→ **Work to be completed**: Below is a set of records. Repeat them verbatim without the pictures.

→ **Data for this exercise**:
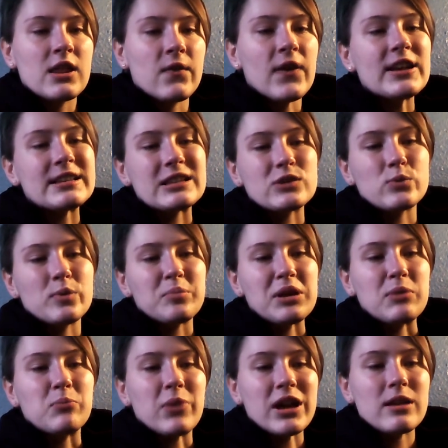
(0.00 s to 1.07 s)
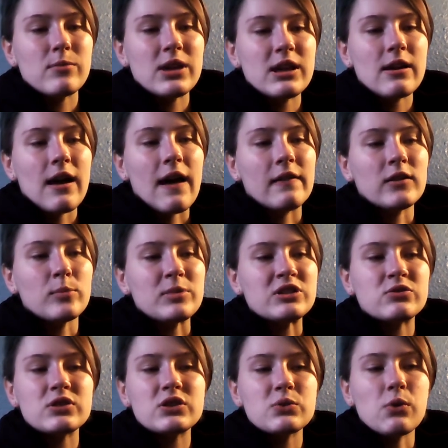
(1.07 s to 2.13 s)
The phases would be baby, elementary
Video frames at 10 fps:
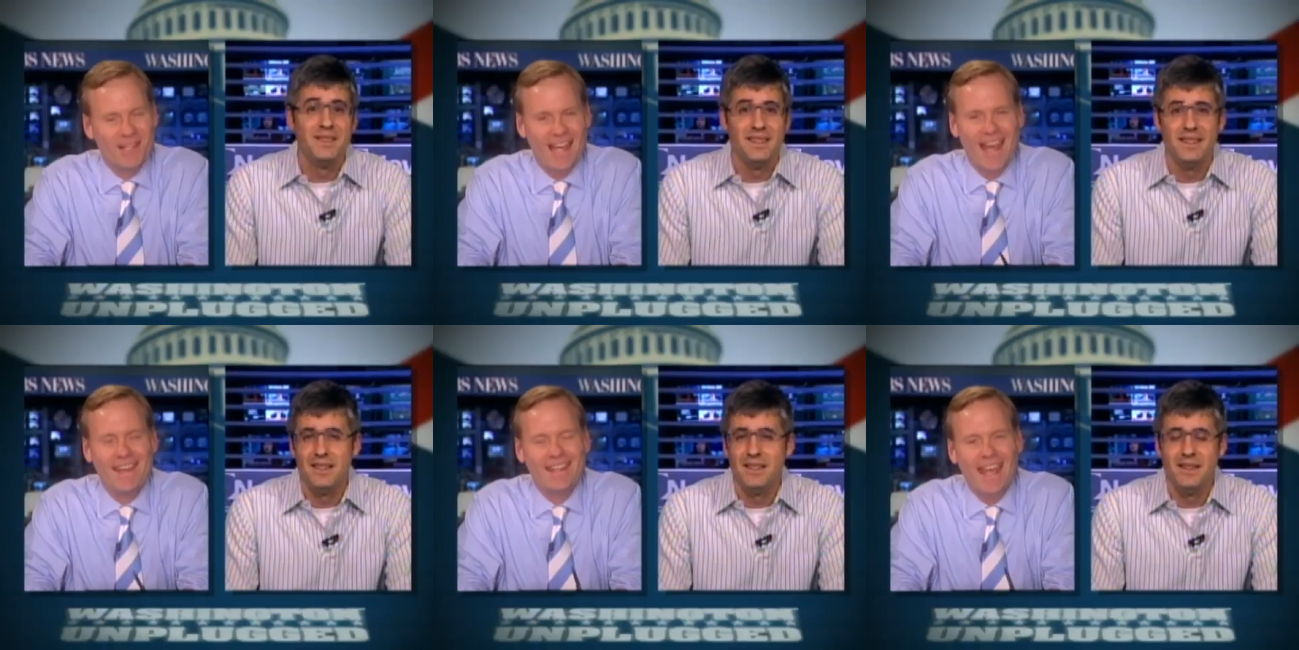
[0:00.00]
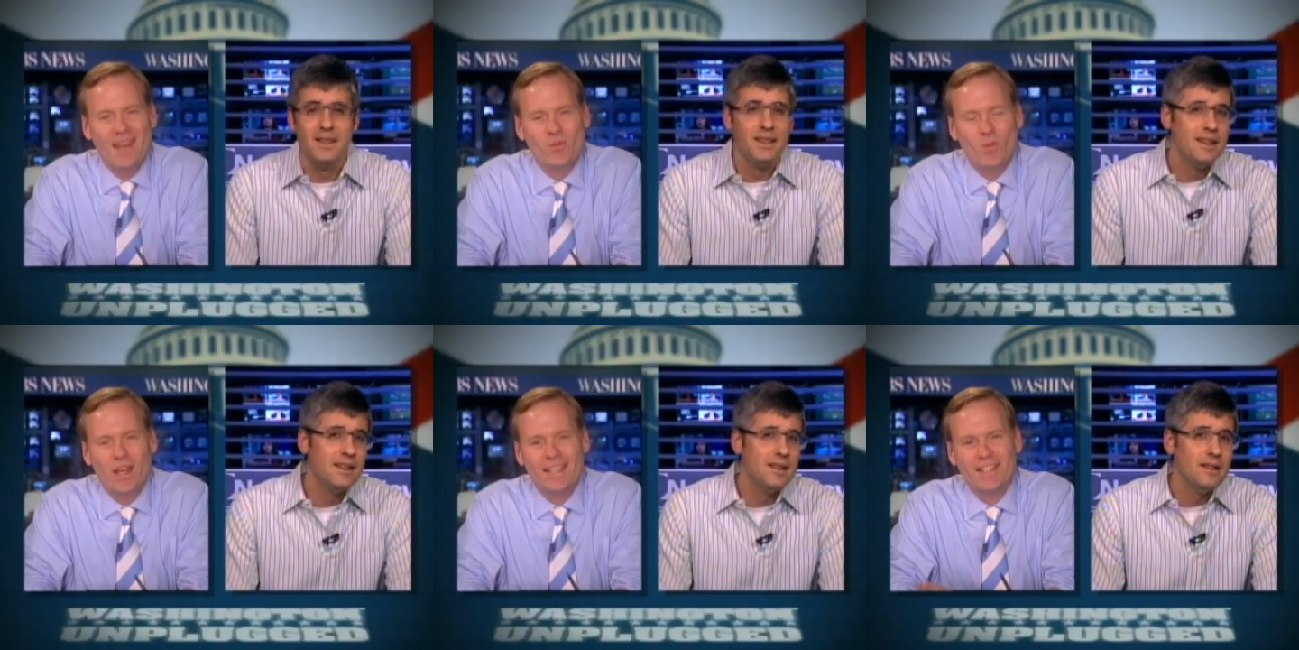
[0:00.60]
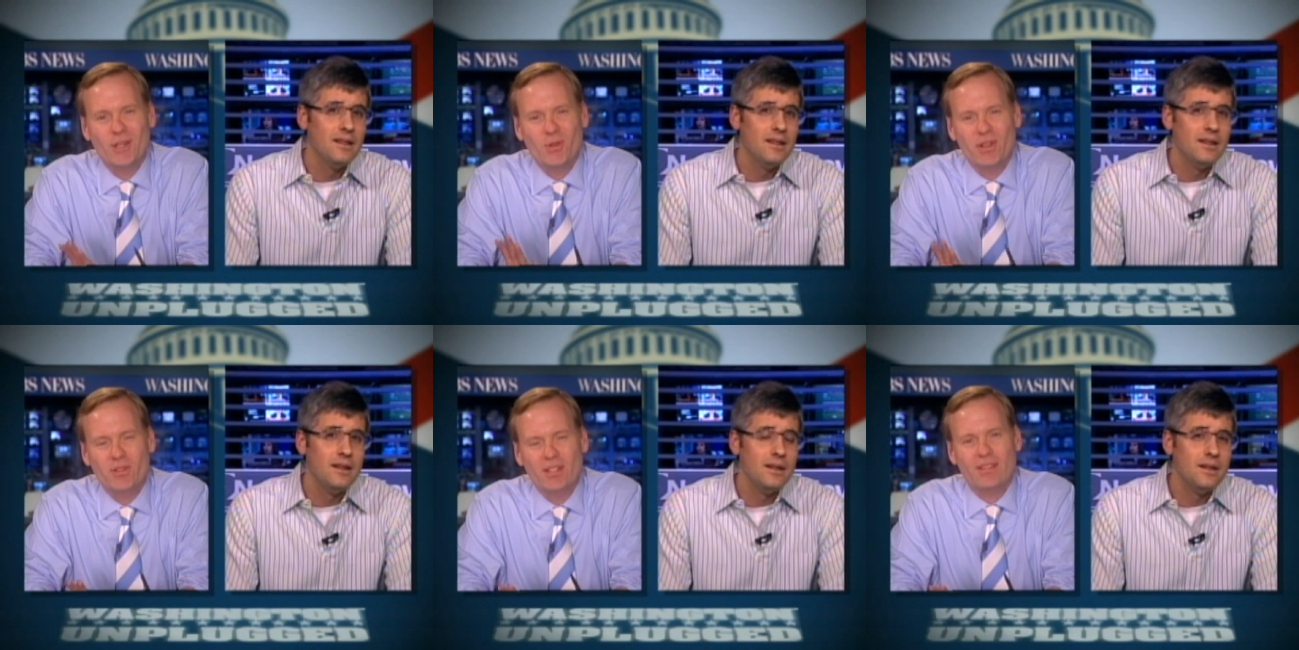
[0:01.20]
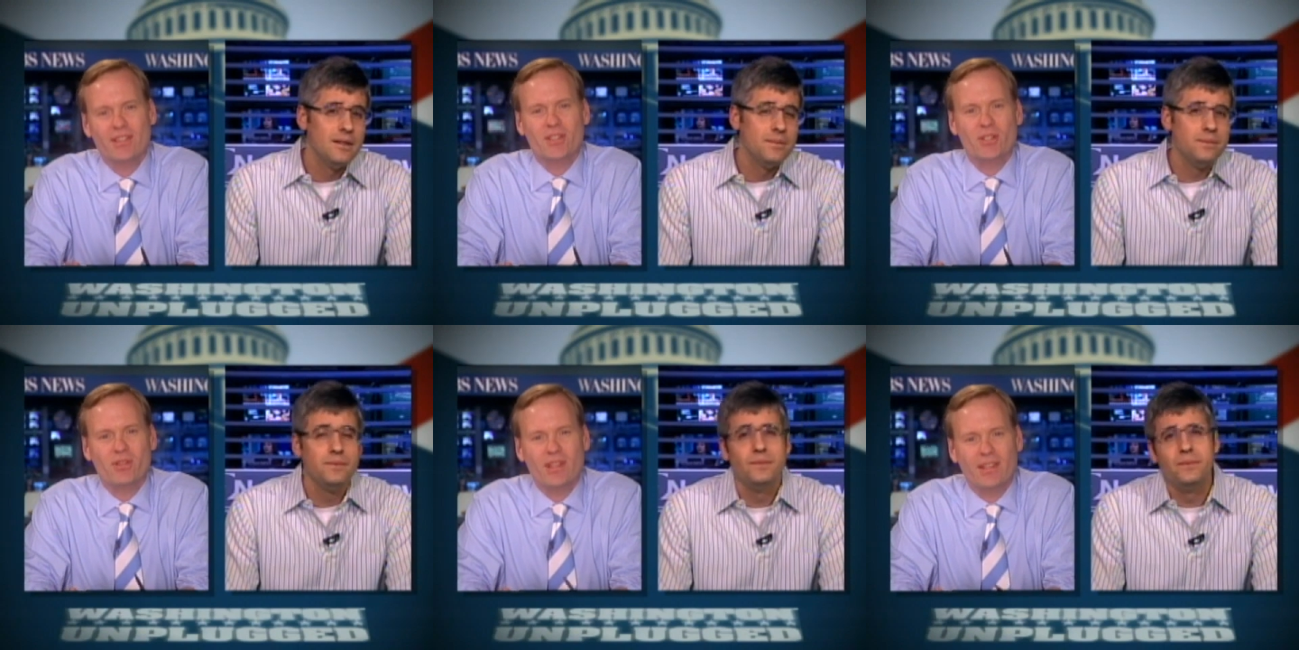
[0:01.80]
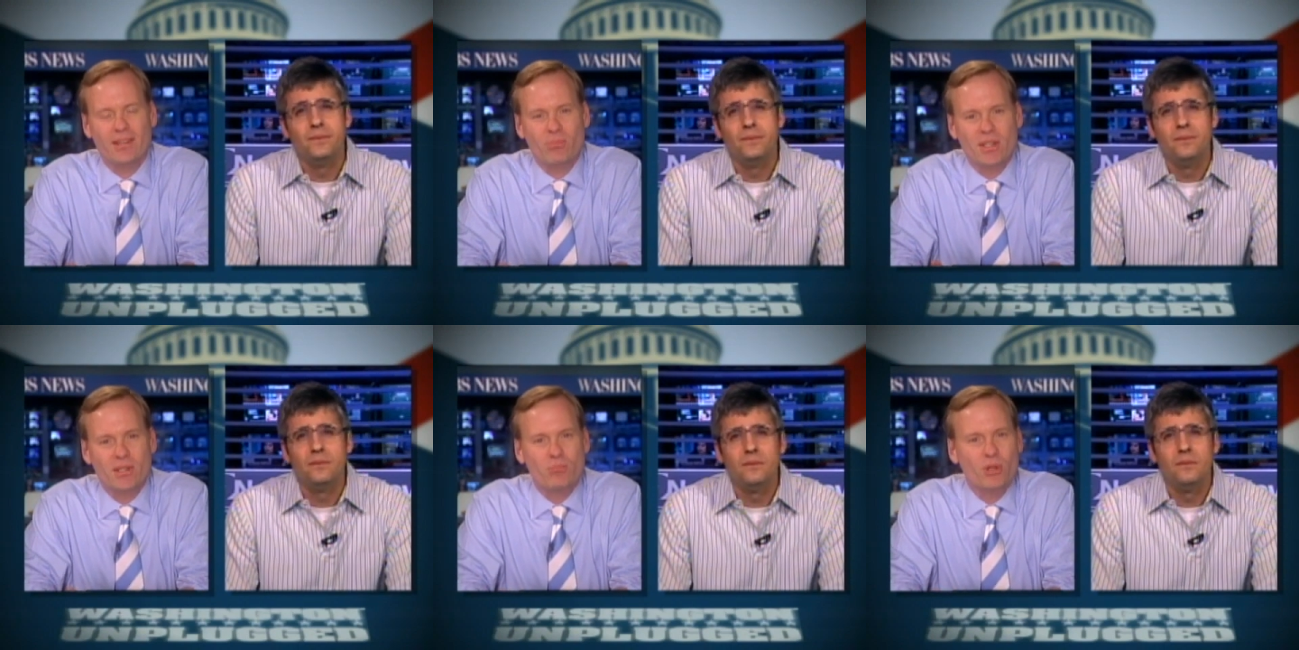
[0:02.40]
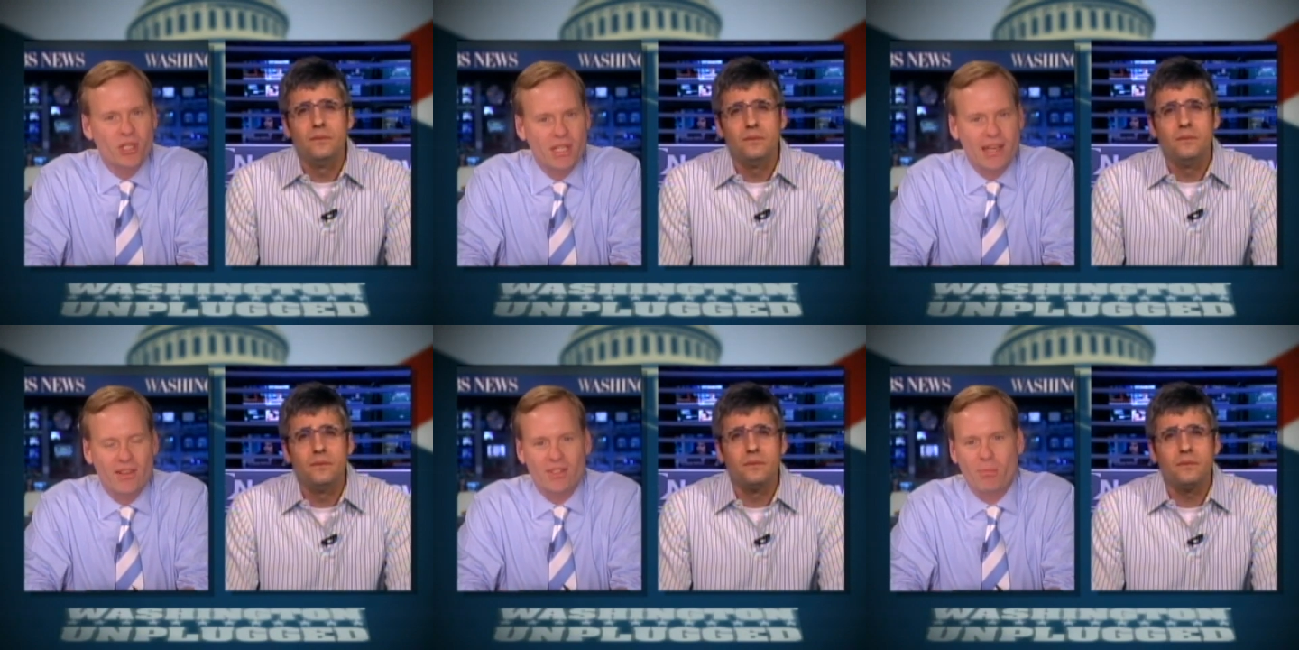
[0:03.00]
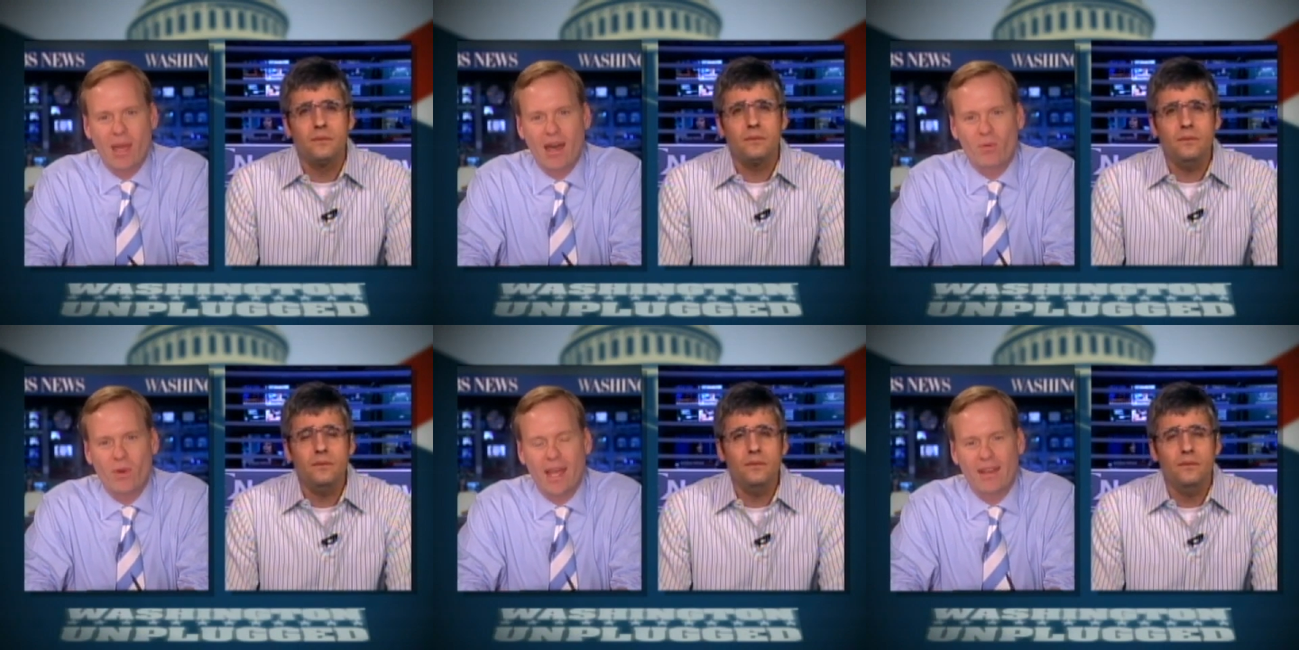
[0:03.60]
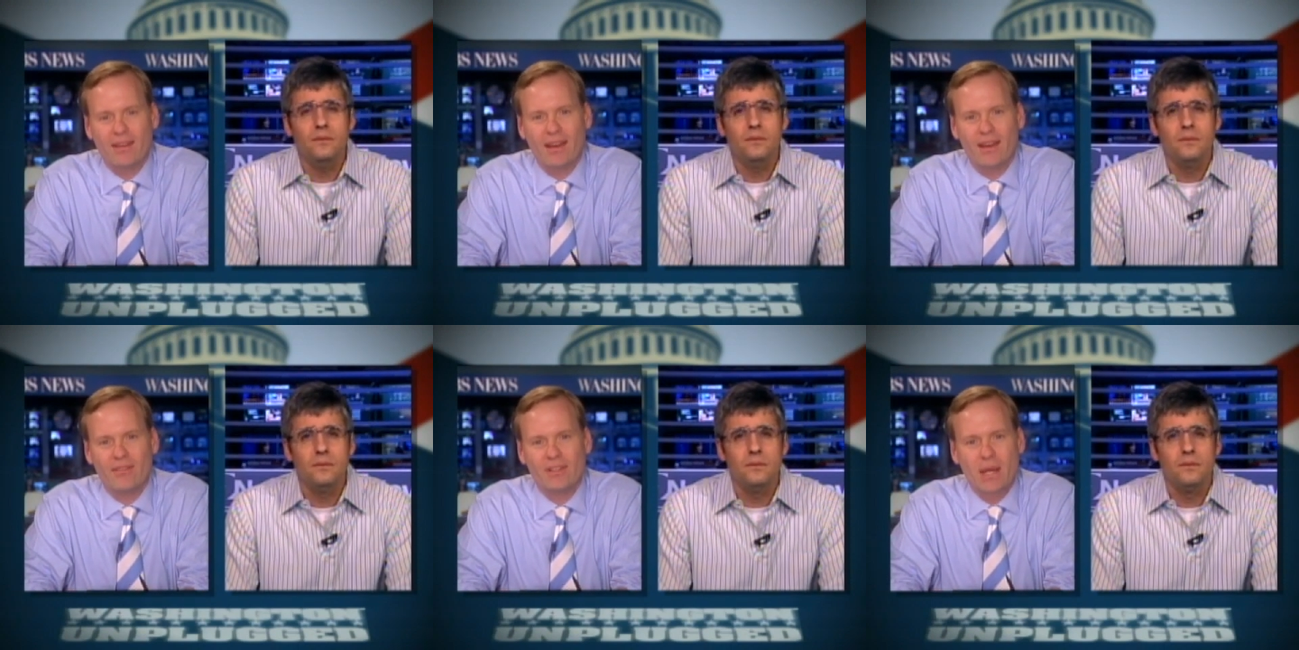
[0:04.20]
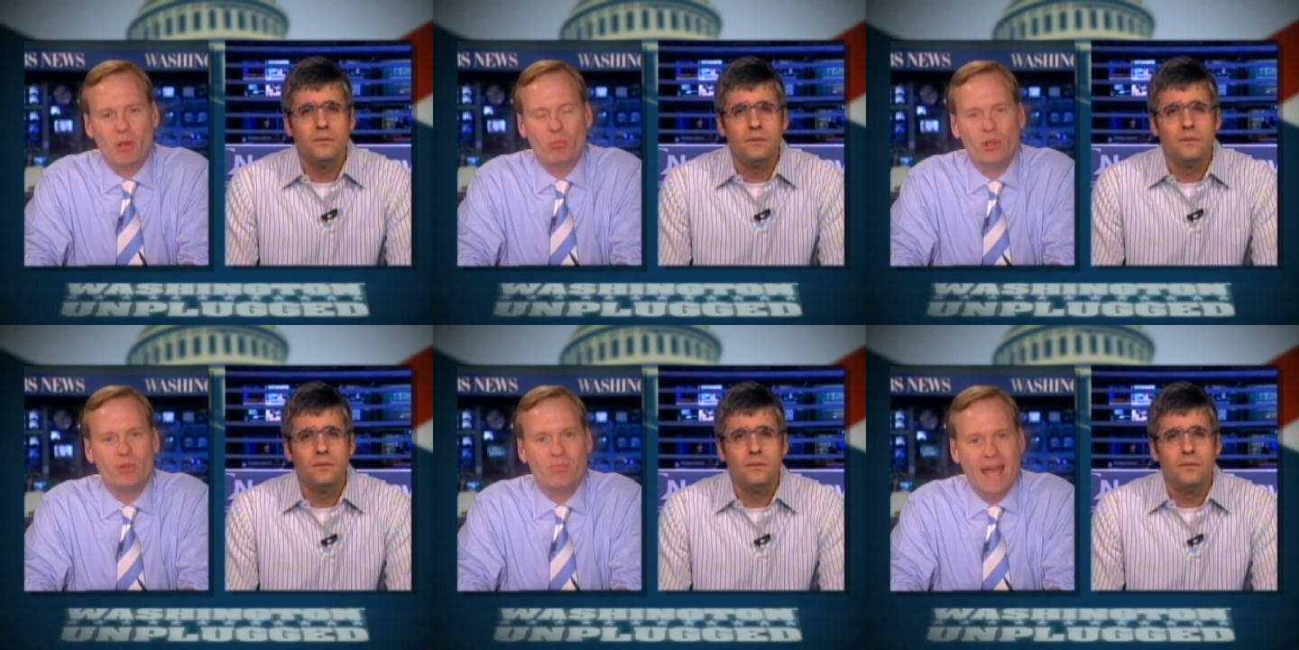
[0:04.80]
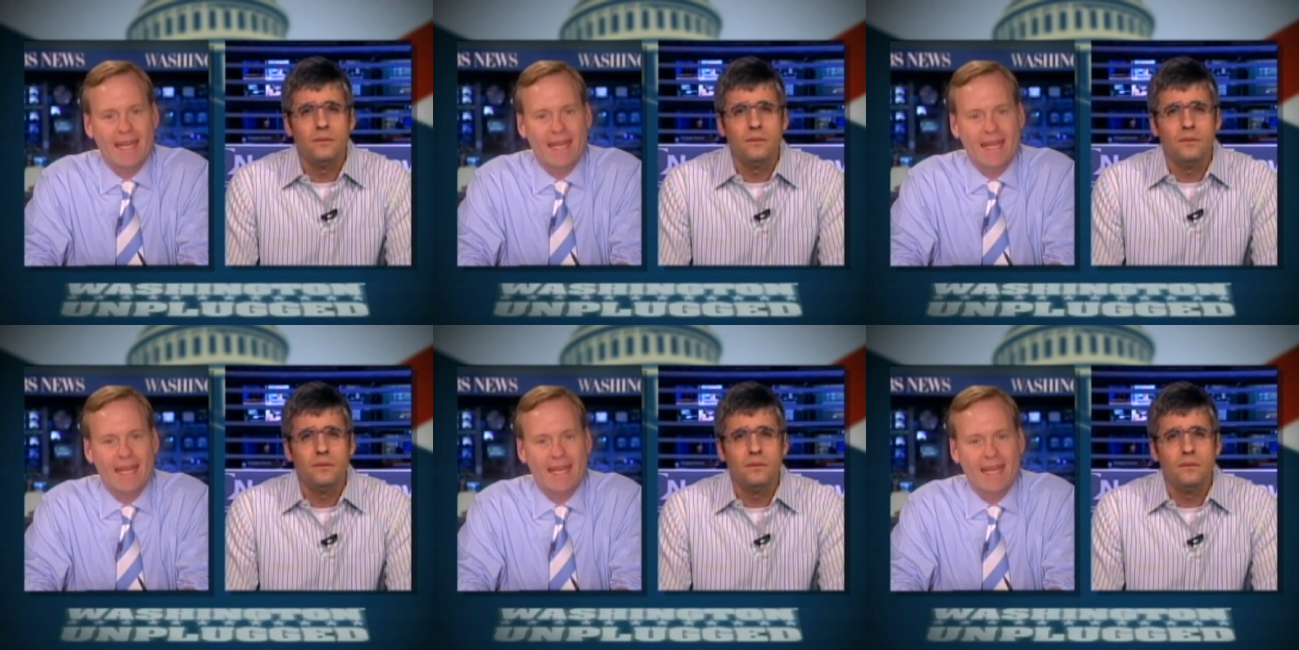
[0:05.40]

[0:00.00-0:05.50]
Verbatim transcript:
Speaker 1: And and you know, there's a there's a story that President Bush tells about when uh, Vladimir Putin met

→ **Answer box**:
(0.00 s to 1.07 s)
(1.07 s to 2.13 s)
The phases would be baby, elementary
Video frames at 10 fps:
[0:00.00]
[0:00.60]
[0:01.20]
[0:01.80]
[0:02.40]
[0:03.00]
[0:03.60]
[0:04.20]
[0:04.80]
[0:05.40]

[0:00.00-0:05.50]
Verbatim transcript:
Speaker 1: And and you know, there's a there's a story that President Bush tells about when uh, Vladimir Putin met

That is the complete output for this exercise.